Information zu weiteren Geschehnissen nach der Demonstration am 30.1.2021 in Innsbruck - (Beinhaltet die detailliertere Schilderung von Polizeigewalt.)

veröffentlicht am 2. Februar 2021

Solifoto aus Wien: UNSERE SOLIDARITÄT GEGEN IHRE REPRESSION!

Derzeit sind nach wie vor 2 Personen inhaftiert. Menschen die freigelassen wurden, berichteten von mutmaßlicher Repression:

Inhaftierte durften kein Telefonat führen, bei polizeilichen Amtshandlungen wurde keine Rücksicht auf Körperuntersuchung durch das gleiche Geschlecht genommen. Es fanden auch körperliche Übergriffe statt, indem beispielsweise einer Person bei der polizeilichen Körperuntersuchung von hinten in den Schritt gefasst wurde.
Darüber hinaus waren Menschen in Haft der Gefahr ausgesetzt sich an Covid 19 anzustecken, da die Polizei vieler Orts keinen Mund Nasen Schutz trug und Personen in Haft ihre FFp2 Masken entfernt wurden. Dies hatte zur Folge, dass sie mit anderen Menschen in einer Zelle ohne Maske und Mindestabstand eingesperrt waren. Auch wurde berichtet, dass in einer Zelle kein Waschbecken vorhanden war, so konnte sich nicht die Hände gewaschen werden nach der Benützung der Toilette, obwohl mehrmals darauf hingewiesen wurde, dass die betroffene Person ihre Periode hatte. Des Öfteren wurden auch sexistische Sprüche gegenüber weiblichen Personen in Haft vernommen.

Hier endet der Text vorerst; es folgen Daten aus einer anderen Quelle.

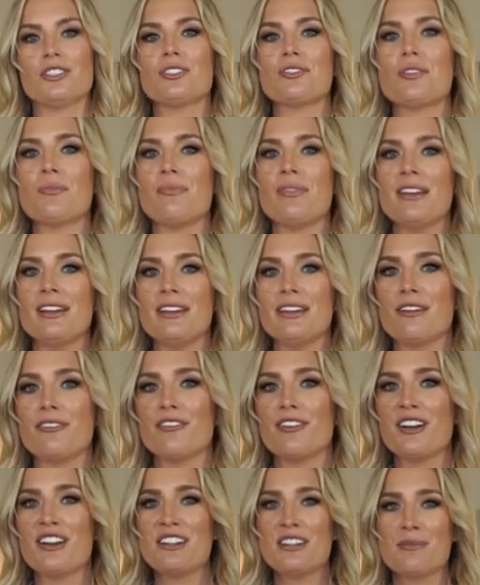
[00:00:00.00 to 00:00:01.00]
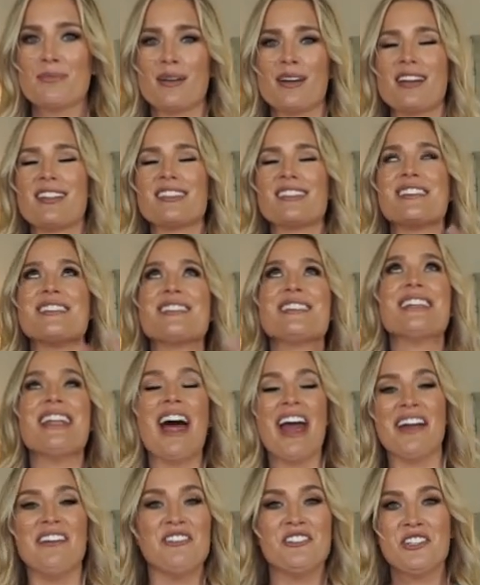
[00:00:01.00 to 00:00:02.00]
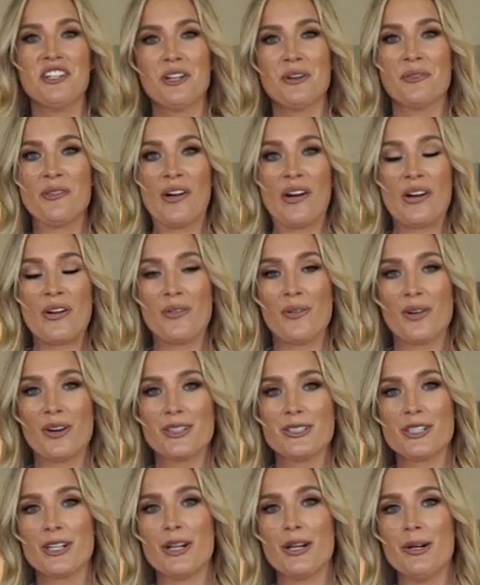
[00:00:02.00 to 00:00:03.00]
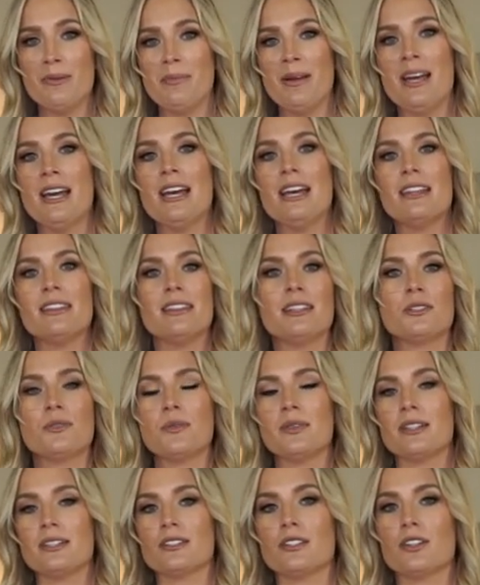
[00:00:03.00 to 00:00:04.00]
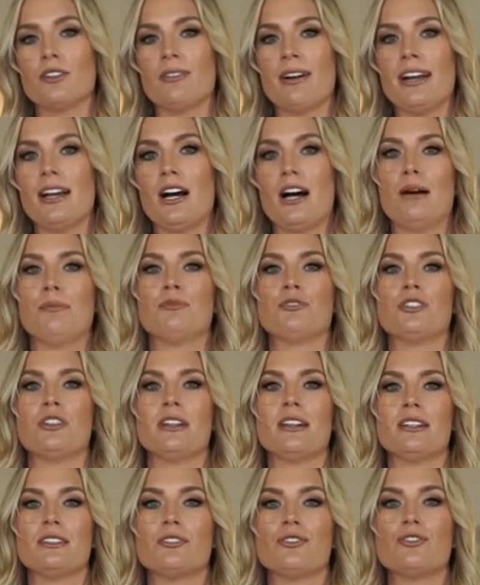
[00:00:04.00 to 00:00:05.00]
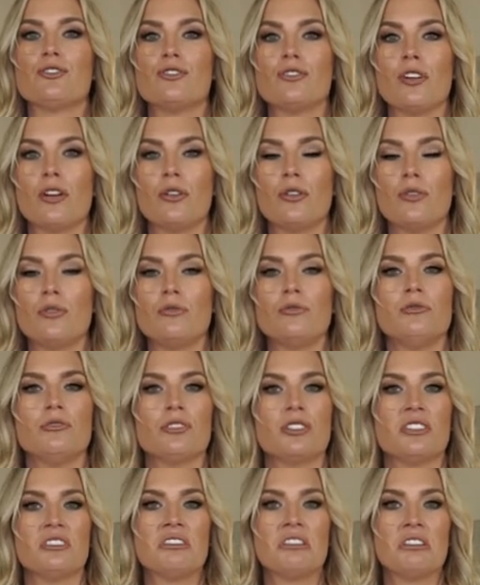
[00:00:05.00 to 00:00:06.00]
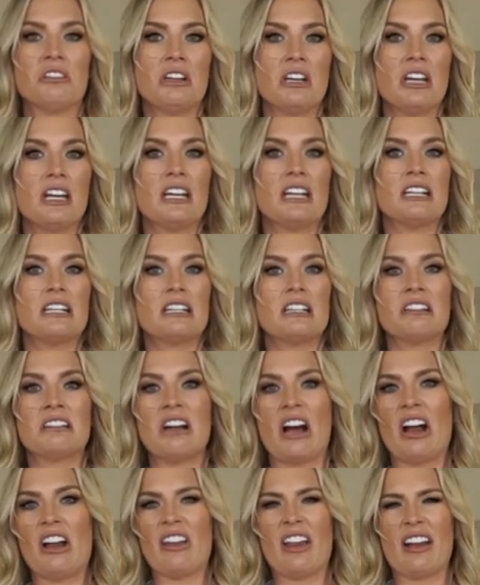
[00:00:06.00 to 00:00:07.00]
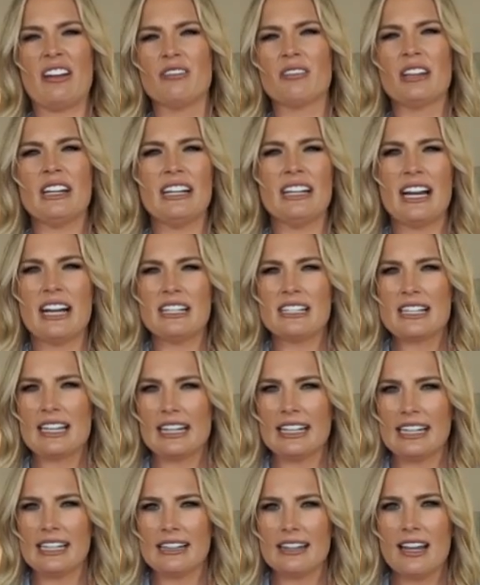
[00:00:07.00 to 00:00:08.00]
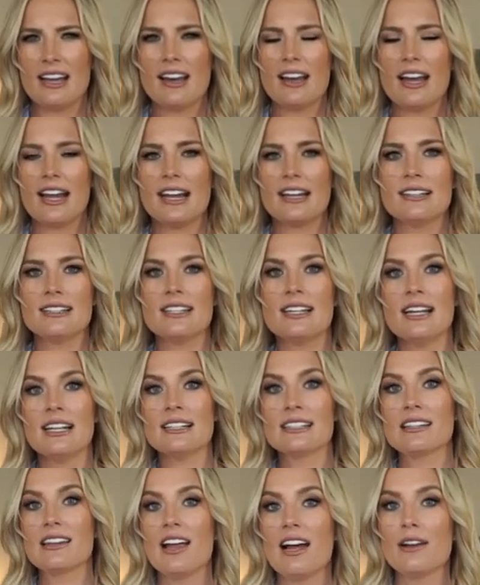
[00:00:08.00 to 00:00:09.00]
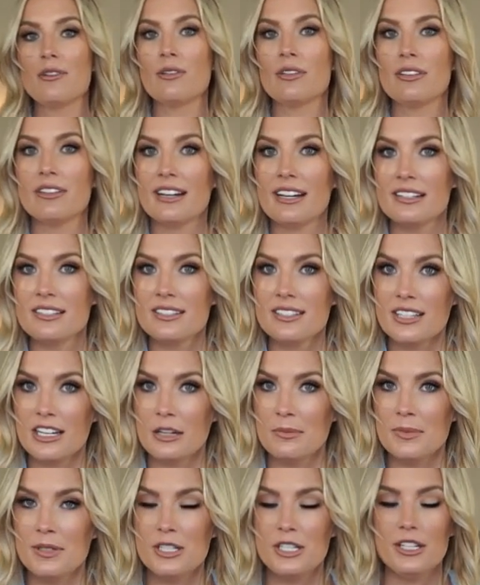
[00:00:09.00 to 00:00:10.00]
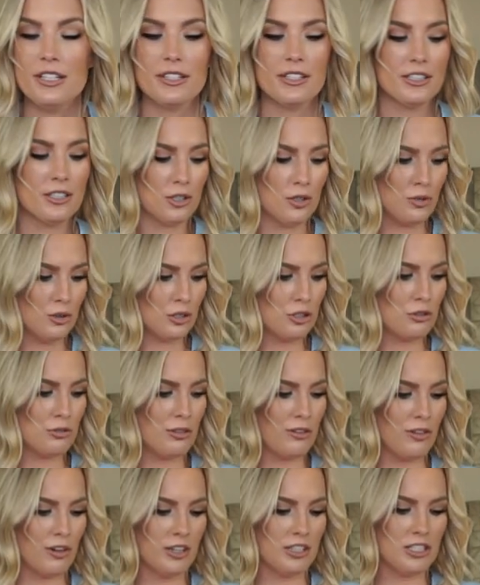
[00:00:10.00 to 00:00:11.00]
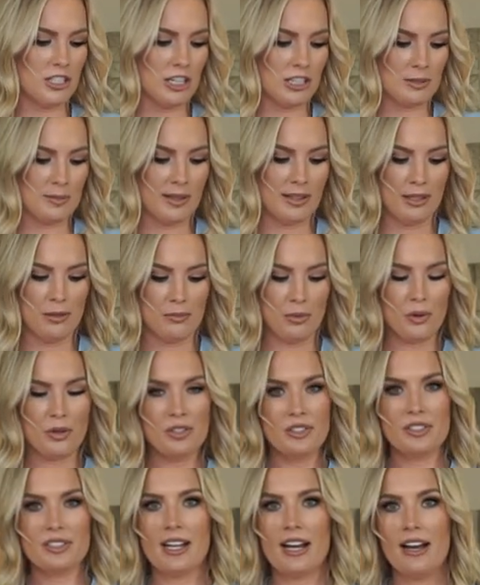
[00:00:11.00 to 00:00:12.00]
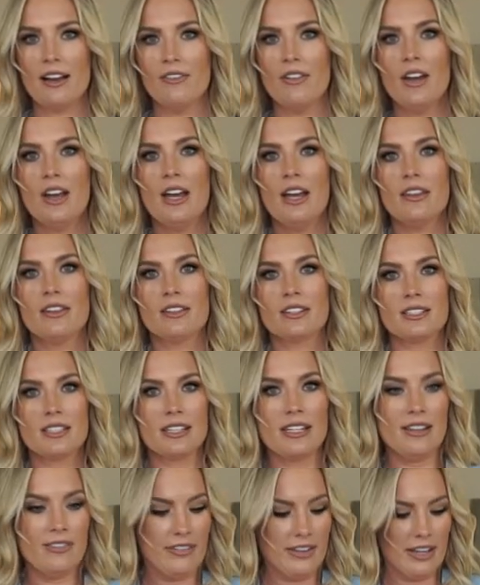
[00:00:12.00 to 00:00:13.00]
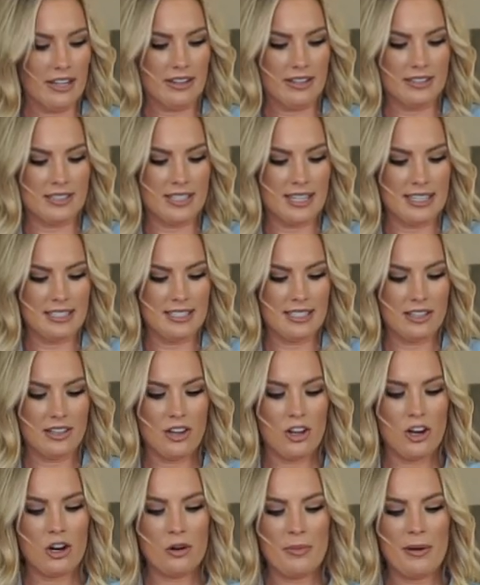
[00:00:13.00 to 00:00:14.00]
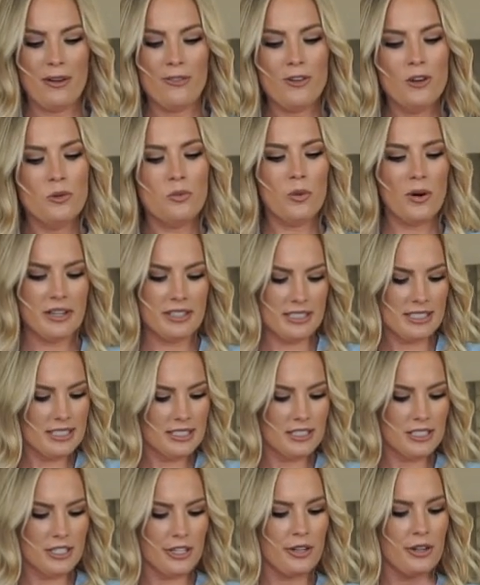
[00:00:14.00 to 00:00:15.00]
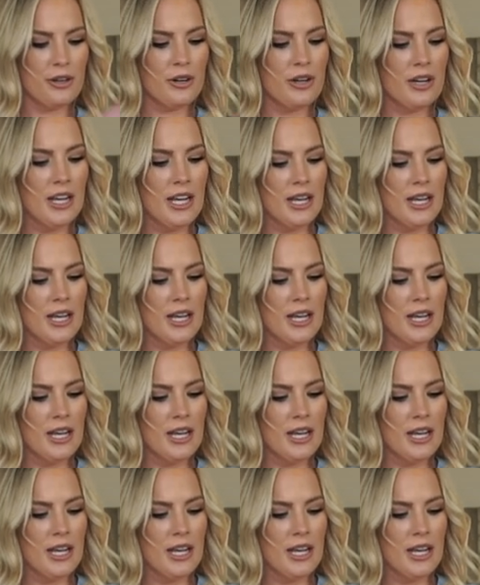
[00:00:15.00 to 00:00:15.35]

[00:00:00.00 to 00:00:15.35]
Just something different to bring a little life to your work wardrobe. This one is a great option. It's so just, got like really nice clean lines. It's lined with a nice slick material, which we've already talked about the importance of. The sleeve length is nice and long, but if you wanted to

Ebenfalls wurden vegetarischen Personen das Essen von fleischlosen Gerichten verweigert. Bei der Freilassung von Personen wurde ihnen mutmaßlich ein falscher Standort seitens der Polizei kommuniziert, so dass diese Personen mitten in der Nacht weit weg von Innsbruck auf der Straße standen. Solidarische Personen, vor der Polizei wartend, hatten ebenfalls unter Polizei Repression zu leiden. Somit gab es unzählige Anzeigen wegen angeblichen Verstößen.
Es sind bereits über 48 h nach der Verhaftungen vergangen, trotzdem sind immer noch 2 Menschen (oder mehr?) hinter Gittern. Auch Anwält*innen wird es derzeit unmöglich gemacht, diese Personen zu sprechen und sie somit zu unterstützen. Somit werden nach wie vor Grundrechte verletzt.

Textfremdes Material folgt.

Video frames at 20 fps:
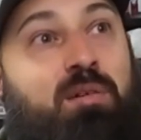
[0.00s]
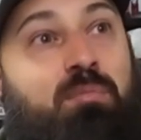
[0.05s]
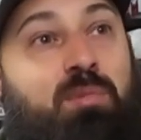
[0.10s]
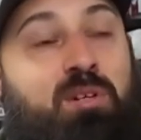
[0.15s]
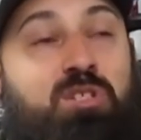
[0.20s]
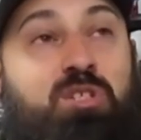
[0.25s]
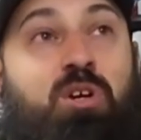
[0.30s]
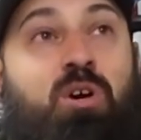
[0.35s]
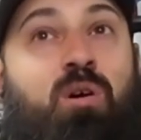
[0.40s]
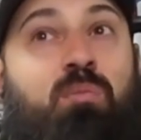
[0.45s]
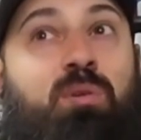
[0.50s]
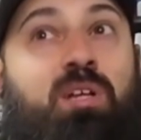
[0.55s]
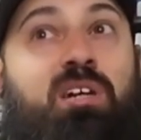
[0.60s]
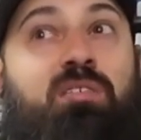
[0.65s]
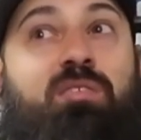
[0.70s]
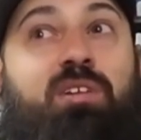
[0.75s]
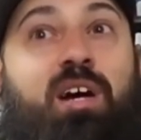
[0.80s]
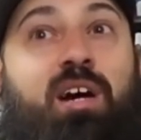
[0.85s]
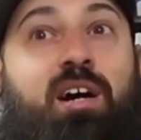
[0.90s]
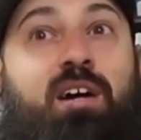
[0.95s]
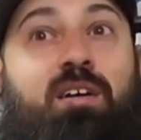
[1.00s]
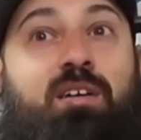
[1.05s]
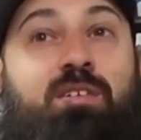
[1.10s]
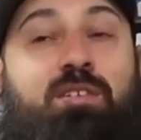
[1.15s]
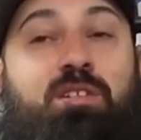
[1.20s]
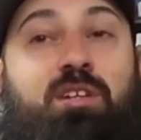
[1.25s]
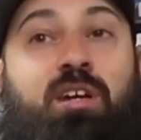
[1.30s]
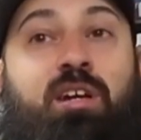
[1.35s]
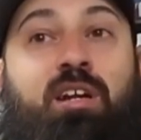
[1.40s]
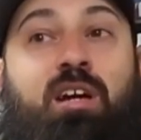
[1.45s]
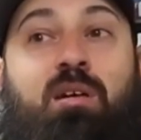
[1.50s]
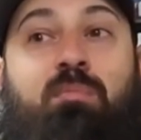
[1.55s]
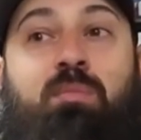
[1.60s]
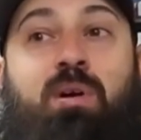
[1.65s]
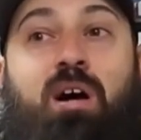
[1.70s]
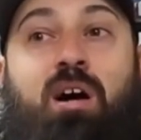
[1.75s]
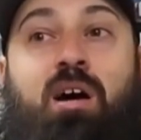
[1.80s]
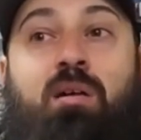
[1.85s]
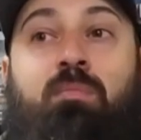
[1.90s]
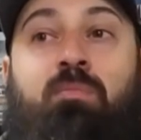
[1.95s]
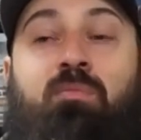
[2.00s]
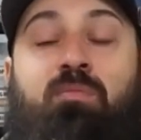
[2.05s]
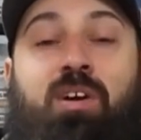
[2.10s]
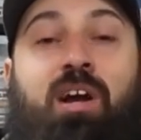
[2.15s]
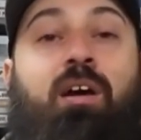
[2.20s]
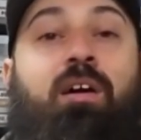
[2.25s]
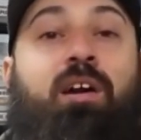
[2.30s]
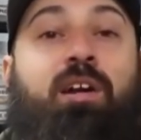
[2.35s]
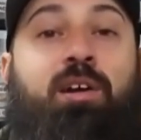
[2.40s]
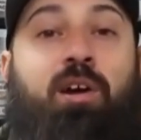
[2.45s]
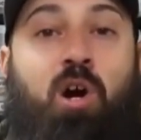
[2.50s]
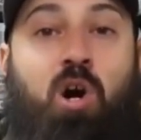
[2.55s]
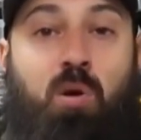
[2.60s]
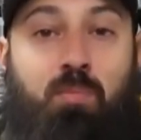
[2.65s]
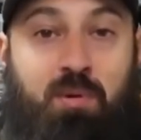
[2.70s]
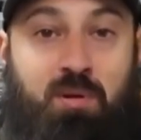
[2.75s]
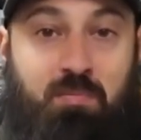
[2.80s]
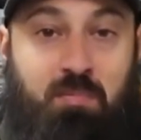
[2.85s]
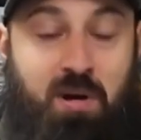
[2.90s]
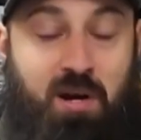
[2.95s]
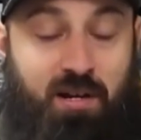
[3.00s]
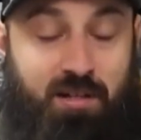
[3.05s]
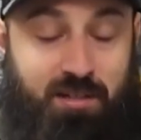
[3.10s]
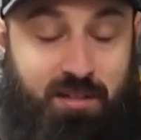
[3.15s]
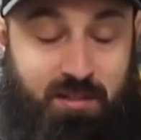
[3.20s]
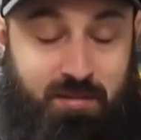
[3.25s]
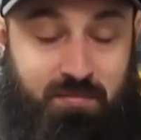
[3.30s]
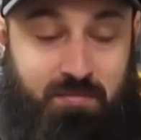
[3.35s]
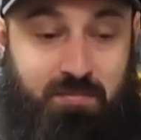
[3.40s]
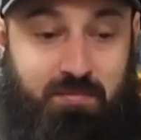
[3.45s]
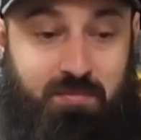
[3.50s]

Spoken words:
But so I'm leaving the house, and I'm very open-minded,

Viele Menschen haben bereits ihren Unmut über diverse Plattformen, wie soziale Medien, Politik, oder Presse kundgetan. Was jedoch für die Öffentlichkeit nicht ersichtlich ist, dass Repression nach wie vor stattfindet.
Auf der Demonstration wurden die Maßnahmen zu Einhaltung der Covid 19 Pandemie, die von Organisator*innen getroffen wurden, seitens der Polizei zur Nichte gemacht. Durch das Zusammendrängen der Demonstrant*innen und das zum Einsatz gekommene Pfefferspray wurde eine Panik ausgelöst. Somit konnten die Abstände nicht eingehalten werden, die Masken auf Grund von Pfefferspray nicht mehr getragen werden. Auch Körperkontakt war durch erste Hilfe Leistungen von Verletzten nicht mehr verhinderbar, da der Zugang für Sanitäter*innen/ Rettungswagen seitens der Polizei versperrt wurde. Die Polizei vor Ort zeigt Demonstrant*innen für Verstöße gegen Corona Maßnahmen an, die ihr Einsatz selbst verschuldete.

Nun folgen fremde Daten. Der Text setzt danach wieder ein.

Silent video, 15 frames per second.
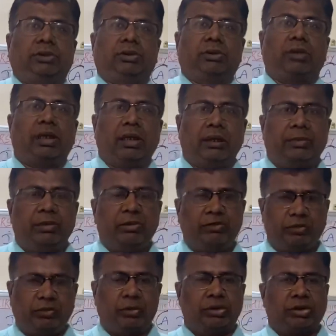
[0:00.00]
To help in
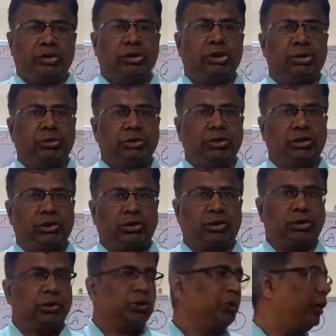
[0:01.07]
forced inspiration
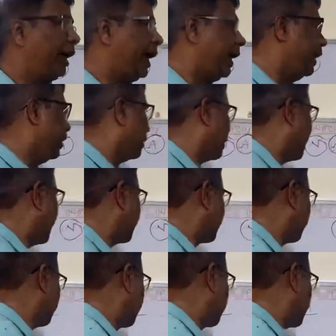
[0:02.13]
also. And the last
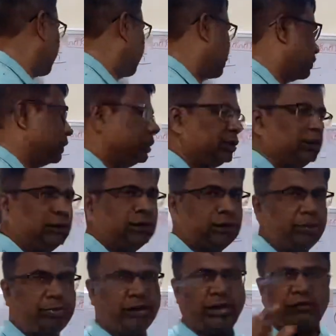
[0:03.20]
muscle of this region, the
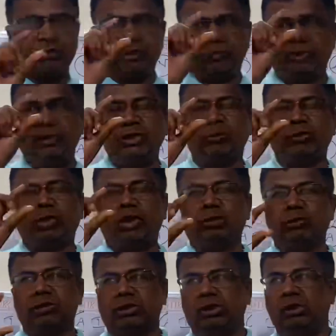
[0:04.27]
subclavius, a very small
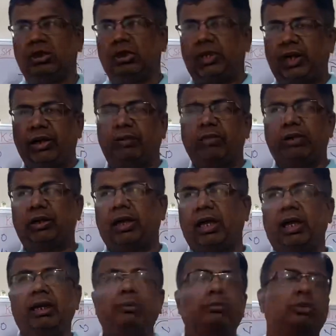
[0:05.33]
muscle. It will
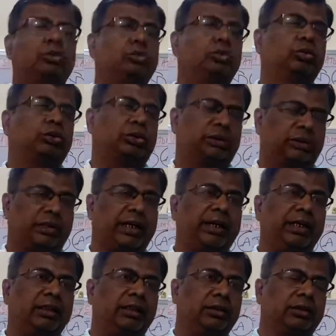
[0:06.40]
help to steady
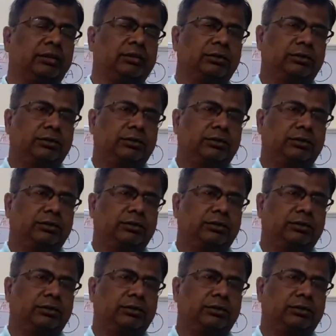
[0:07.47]
the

Das Demonstrationsrecht von ca. 800 Personen wurde seitens der Polizei gravierend missachtet. Nicht nur political profiling, sondern auch racial profiling fanden auf der Demo statt. Die Exekutive hat mutmaßlich und willkürlich GRUNDRECHTE, sowie MENSCHENRECHTE massiv verletzt. Die Folgen der Demonstration setzten sich fort.
Wir sind wütend, traurig und schockiert und fordern die sofortige Freilassung aller Inhaftierten.
Wir fordern von der Justiz, dass alle Anklagepunkte fallen gelassen werden.